During the year under review, 79,700 equity shares of Rs. 10 each reserved for firm allotment to the employees, directors, business associates, etc. were fully subscribed for and allotted accordingly. The Directors had offered to the public for subscription the remaining 1,20,000 equity shares of Rs. 10 each through a prospectus. We are pleased to inform you that the issue is fully subscribed.” It would thus be seen that necessary facts as per requirement of the Companies Act were disclosed in the audit report filed along with the original return of income and the assessee was not under any obligation to disclose anything over and above that. There was, therefore, no failure on the part of the assessee to disclose fully and truly all material facts necessary for assessment and accordingly, no action under s. 147 could be taken by issue of a notice under s. 148 beyond a period of four years from the end of the assessment year.
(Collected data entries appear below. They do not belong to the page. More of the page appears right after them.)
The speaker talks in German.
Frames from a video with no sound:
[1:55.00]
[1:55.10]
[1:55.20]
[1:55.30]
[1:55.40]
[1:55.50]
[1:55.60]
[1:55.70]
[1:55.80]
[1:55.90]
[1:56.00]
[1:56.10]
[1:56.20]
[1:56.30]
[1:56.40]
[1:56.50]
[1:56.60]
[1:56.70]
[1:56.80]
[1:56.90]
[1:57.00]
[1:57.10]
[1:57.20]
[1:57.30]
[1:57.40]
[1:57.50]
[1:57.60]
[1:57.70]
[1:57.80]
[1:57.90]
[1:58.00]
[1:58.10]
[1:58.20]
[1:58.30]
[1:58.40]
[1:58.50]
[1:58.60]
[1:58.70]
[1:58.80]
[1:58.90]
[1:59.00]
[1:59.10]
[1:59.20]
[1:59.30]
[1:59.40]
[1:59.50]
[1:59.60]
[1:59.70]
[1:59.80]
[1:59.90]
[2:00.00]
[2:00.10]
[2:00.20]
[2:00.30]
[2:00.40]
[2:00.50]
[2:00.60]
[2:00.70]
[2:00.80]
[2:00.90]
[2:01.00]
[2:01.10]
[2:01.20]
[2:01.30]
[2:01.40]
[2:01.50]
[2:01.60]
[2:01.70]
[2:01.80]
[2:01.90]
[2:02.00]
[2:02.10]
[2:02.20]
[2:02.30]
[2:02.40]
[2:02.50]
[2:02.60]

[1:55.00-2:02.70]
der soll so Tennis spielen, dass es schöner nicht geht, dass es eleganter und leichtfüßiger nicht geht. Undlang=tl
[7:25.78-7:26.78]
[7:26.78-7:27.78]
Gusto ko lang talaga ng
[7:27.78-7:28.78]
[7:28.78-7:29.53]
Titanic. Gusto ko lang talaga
Notice under s. 148 was admittedly issued beyond a period of 4 years from the end of the assessment year and the same was, therefore, invalid and reassessment made based on such notice does not deserve to survive.

18.2. Considering all the facts and circumstances discussed above, we are of the opinion that neither the reassessment proceedings initiated under s. 148 is valid nor the addition made of Rs. 6 lakhs is justified. The reassessment made is, therefore, directed to be cancelled.

19. The next ground raised is against levy of interest under s. 217. Since the reassessment made is cancelled this ground of the assessee does not survive being infructuous and the same is rejected.

20. In the result, both the appeals of the assessee for the asst. yrs. 1986-87 and 1987-88 are allowed.